Suishin provides a dependable, middle of the road fare, and is a good introduction to Japanese cuisine for those not quite ready to jump in to some of its more exotic local variations. The beverage list is also comprehensive, carrying everything from draft beer to cooling Yuzu citrus drinks.
We started off with some Yakima beef and mashed taro croquettes topped with Tonkatsu sauce on a bed of lettuce. The batter was light and fluffy, and the taro was warm, soft and very comforting.
We then had some asparagus skewers wrapped with a thin slice of pork, lightly brushed with a glossy caramelized sweet soy glaze. Bite sized and ever so appetizing, it was a good balance between the crunch of the asparagus and the chewy texture of the pork.
The nikujaga is sweet and homely, with a clear stock and just enough taste. The story behind this meat and potato casserole like dish came across the mountains in the port town of Maizuru over a hundred years ago, when a naval officer wanted something served like the British beef stew. Now served with snow peas, onions, carrots and simmered with some sake, it is a living example of how Kyoto cooking has evolved with new influences.
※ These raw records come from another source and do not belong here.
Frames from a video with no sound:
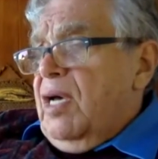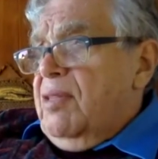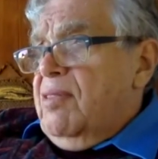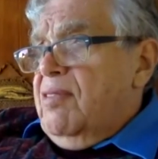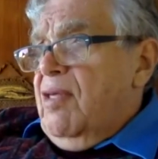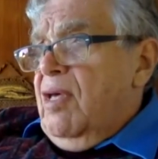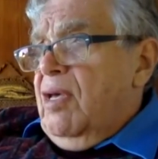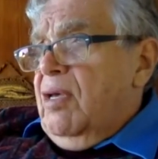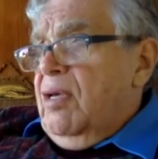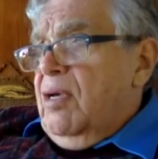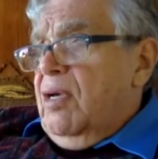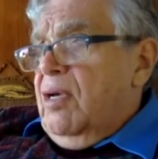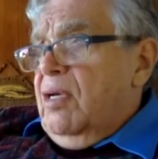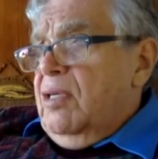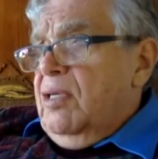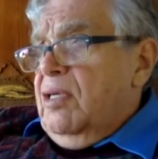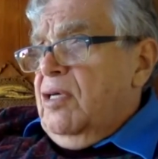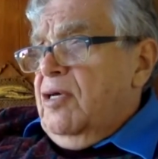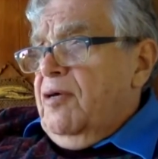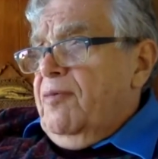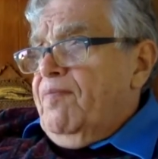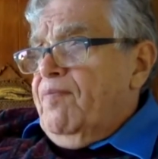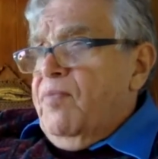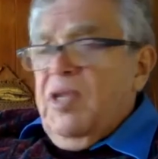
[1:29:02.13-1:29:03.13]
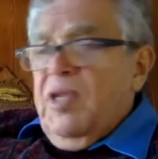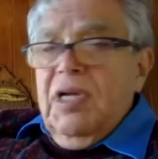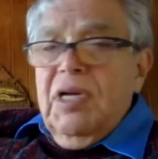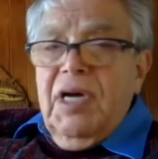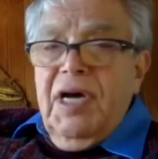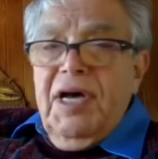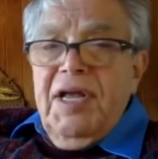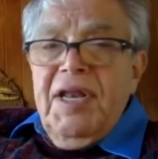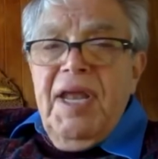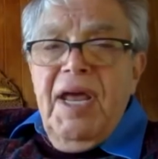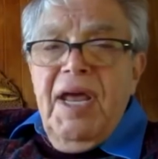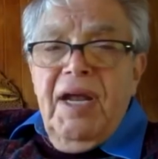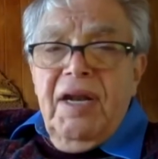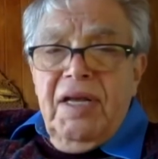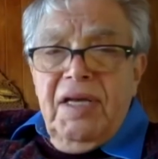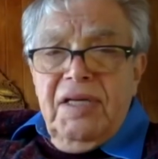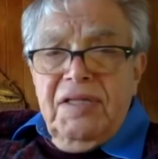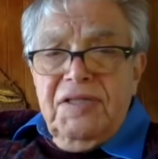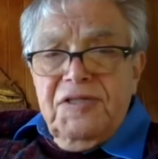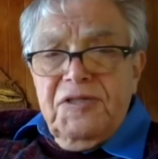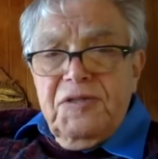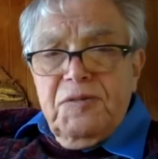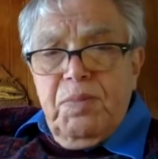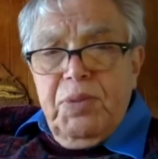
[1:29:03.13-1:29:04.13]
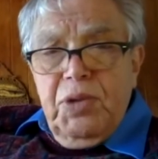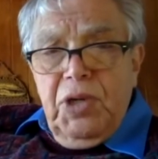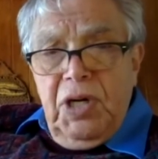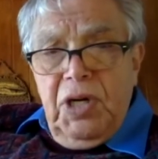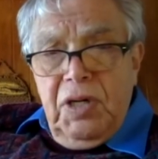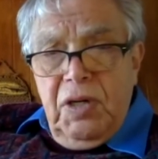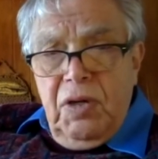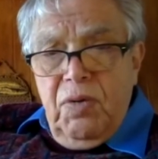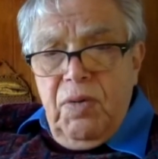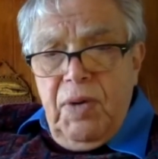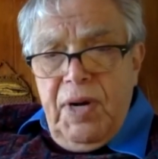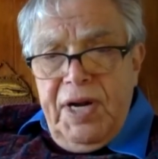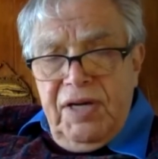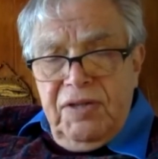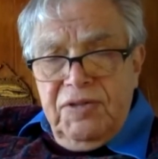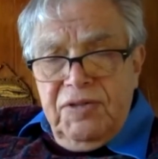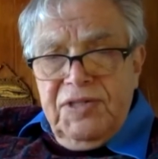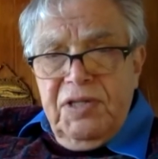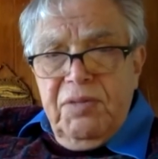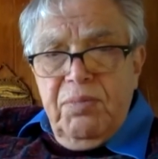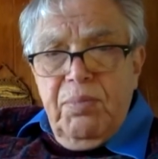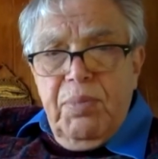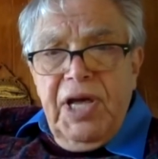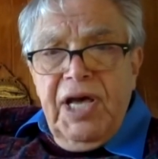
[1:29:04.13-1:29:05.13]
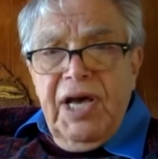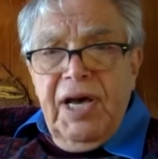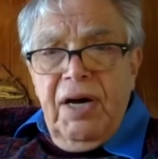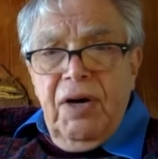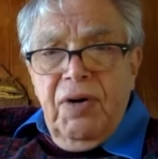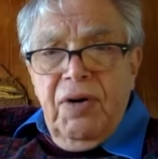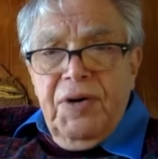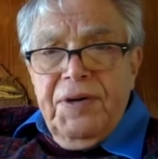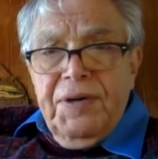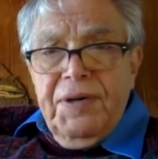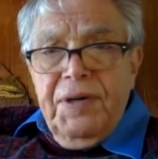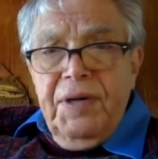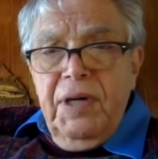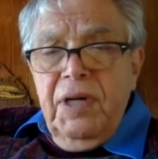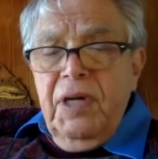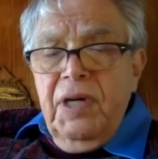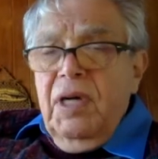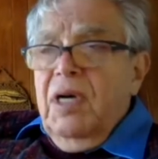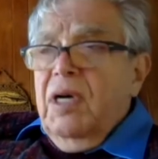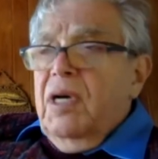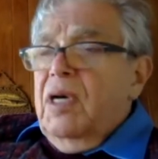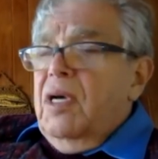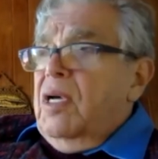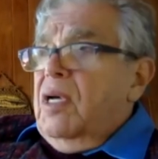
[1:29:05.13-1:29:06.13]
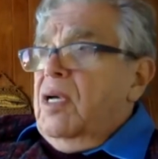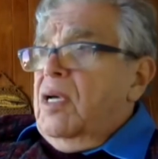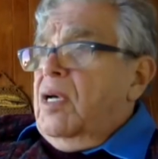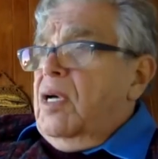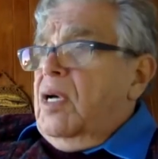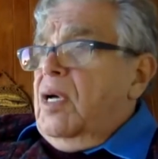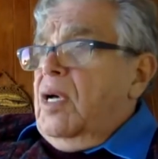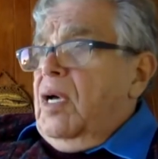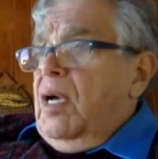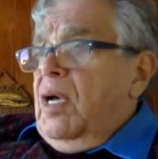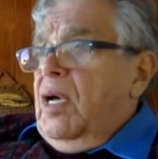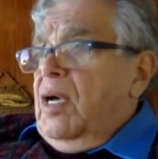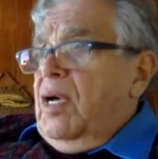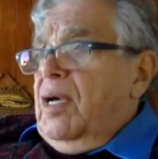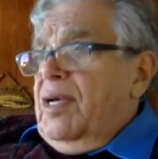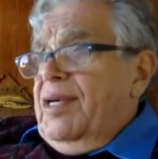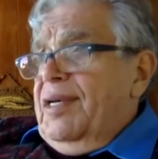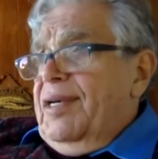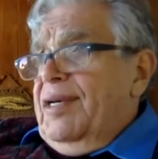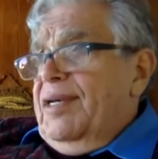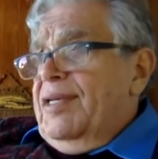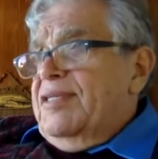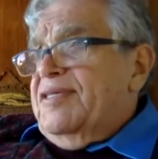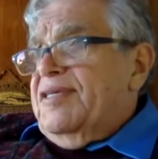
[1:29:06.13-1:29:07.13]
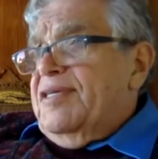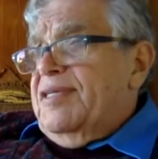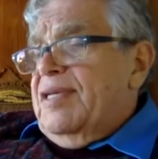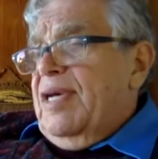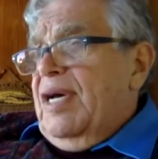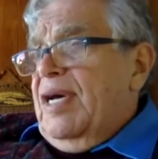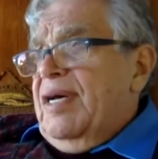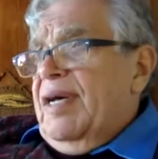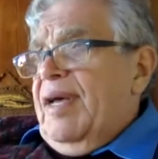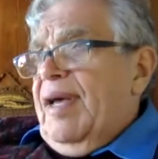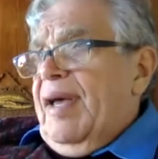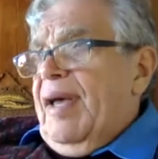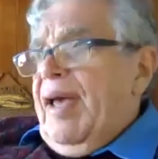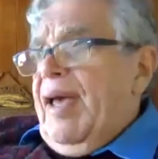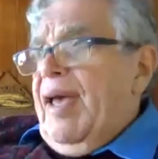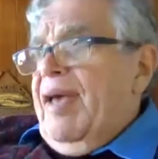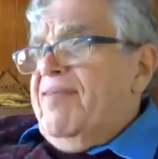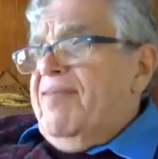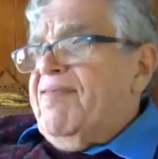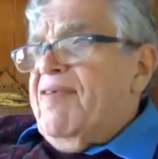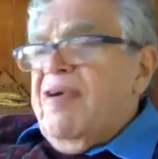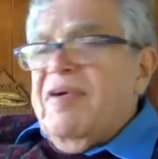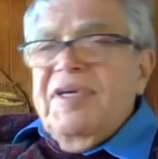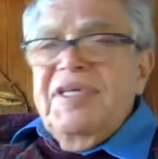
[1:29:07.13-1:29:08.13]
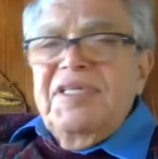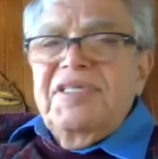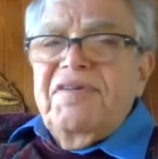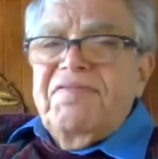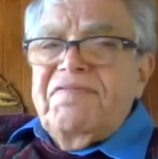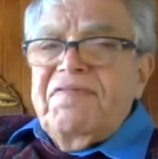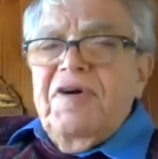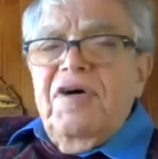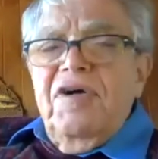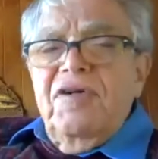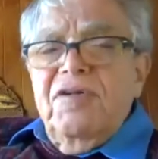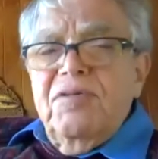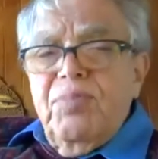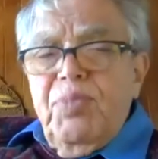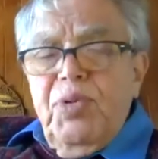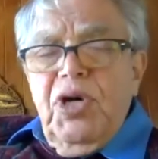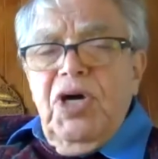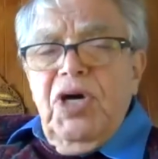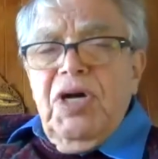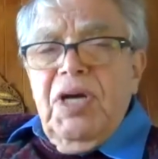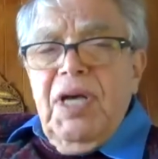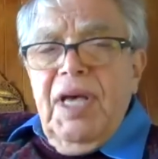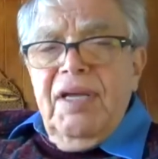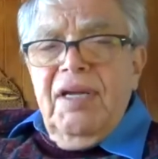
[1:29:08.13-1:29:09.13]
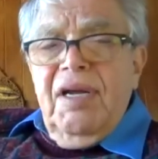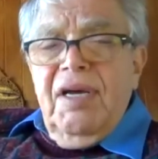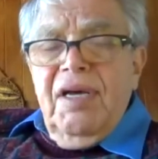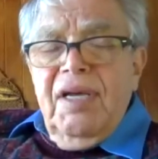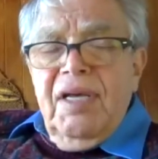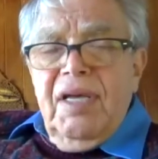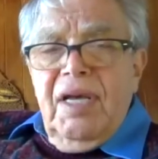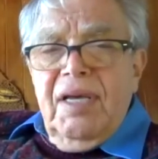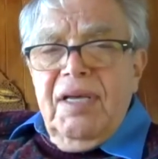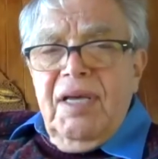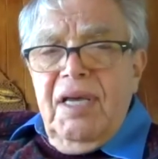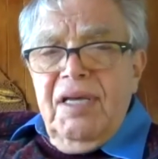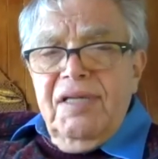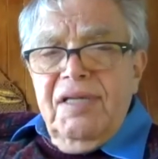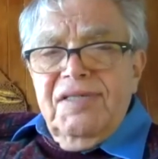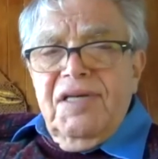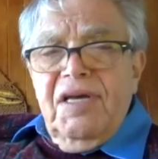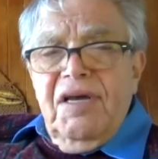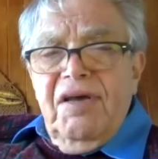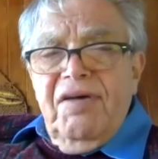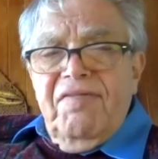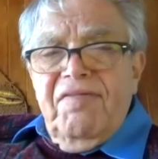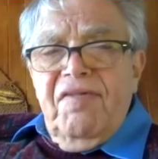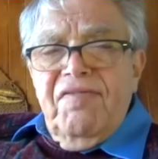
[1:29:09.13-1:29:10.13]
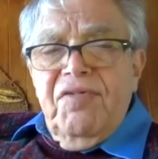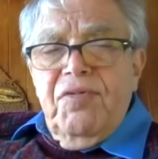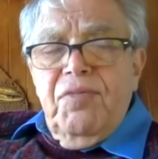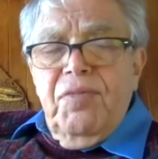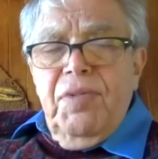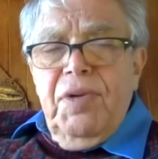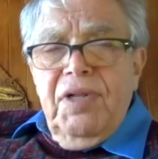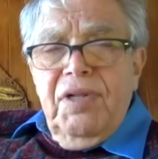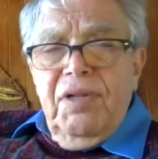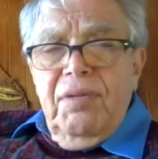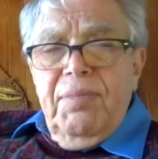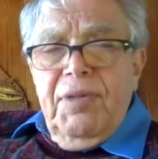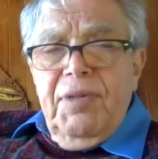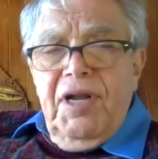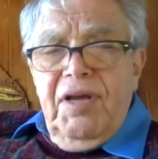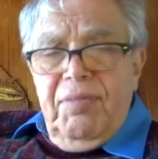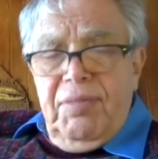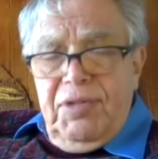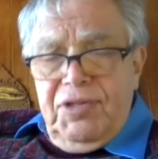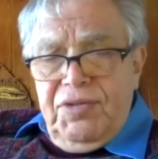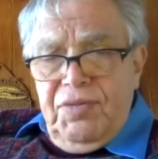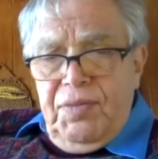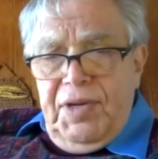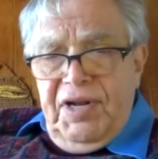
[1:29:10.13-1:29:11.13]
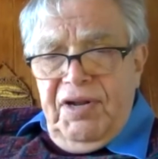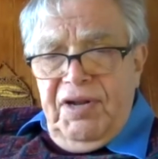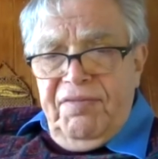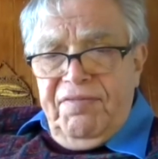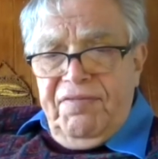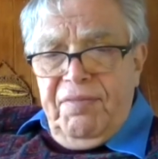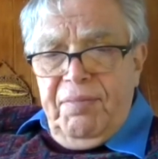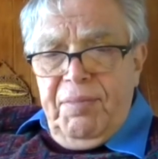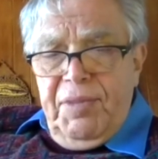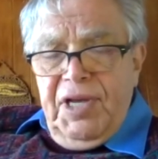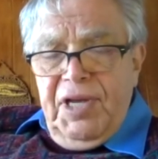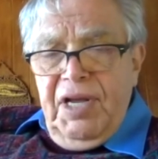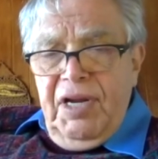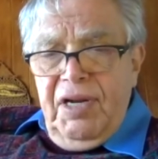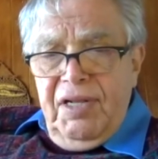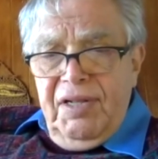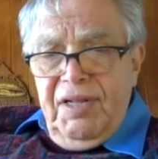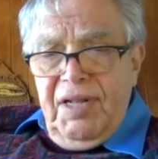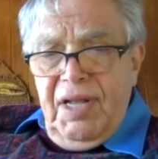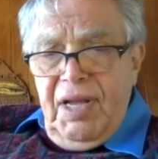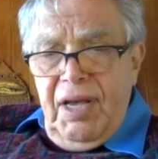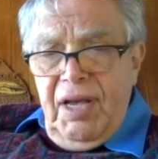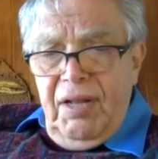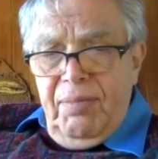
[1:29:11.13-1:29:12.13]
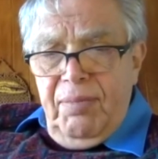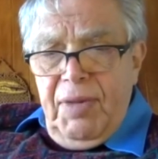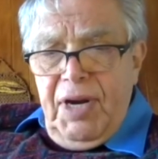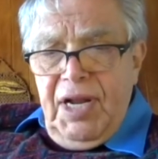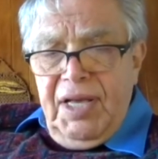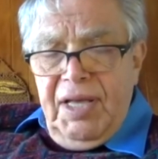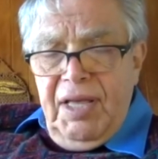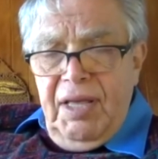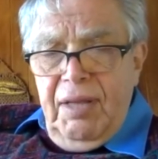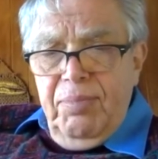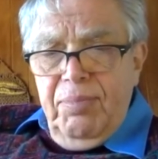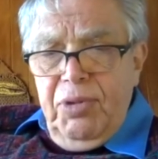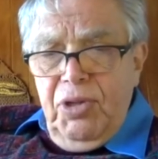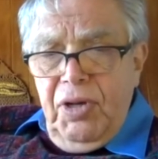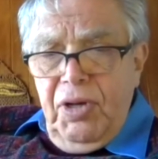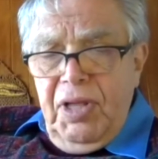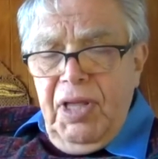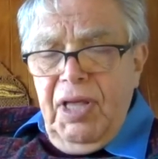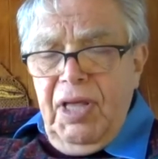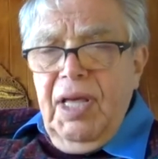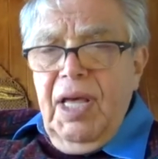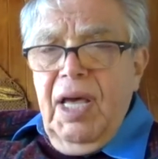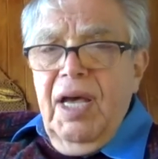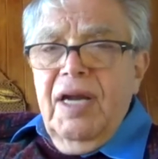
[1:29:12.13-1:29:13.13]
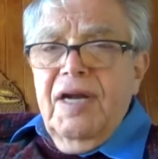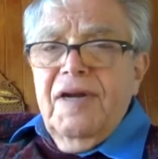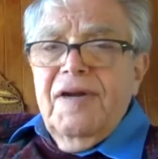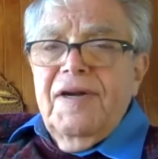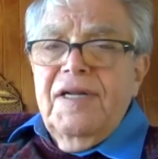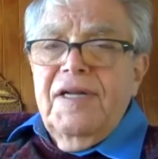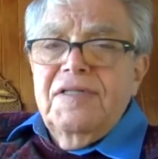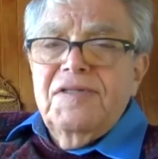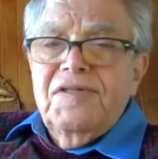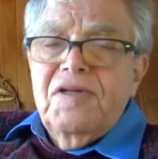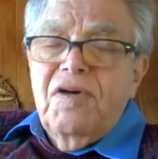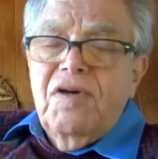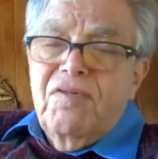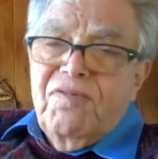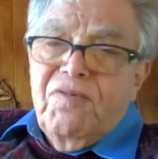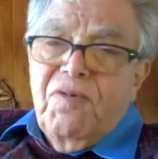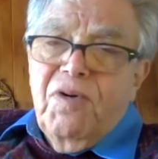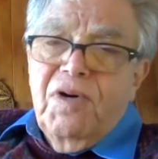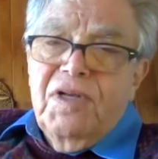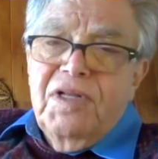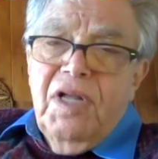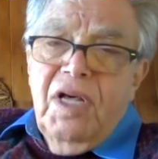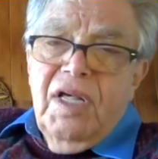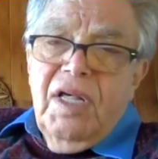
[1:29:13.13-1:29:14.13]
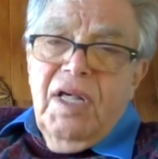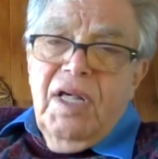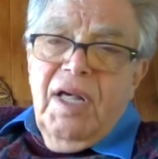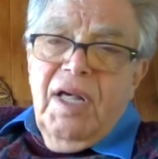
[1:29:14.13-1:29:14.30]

I think um, Canetti's book, Crowds in Power, uh, is a very difficult book, and I, I can't say I've ever really been able to read it from beginning to end, but I keep looking at it and so forth.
The highlight though is the grilled chicken and umeboshi skewers, tender and tasty throughout. Called “ume shiso tsukune”, it is infused with shiso and preserved plum flavors, with the texture of a lightly cooked minced chicken meatball.
After a few more tapas like selections, it is easy to see the plates and the bill pile up. While the dishes are quite inexpensive, once you had a few you can easily exceed 3,000 yen per person. Maybe it was the convivial atmosphere got us over enthusiastic with our ordering. While reasonable value, a set three course menu for 2,000 yen or less is a good alternative.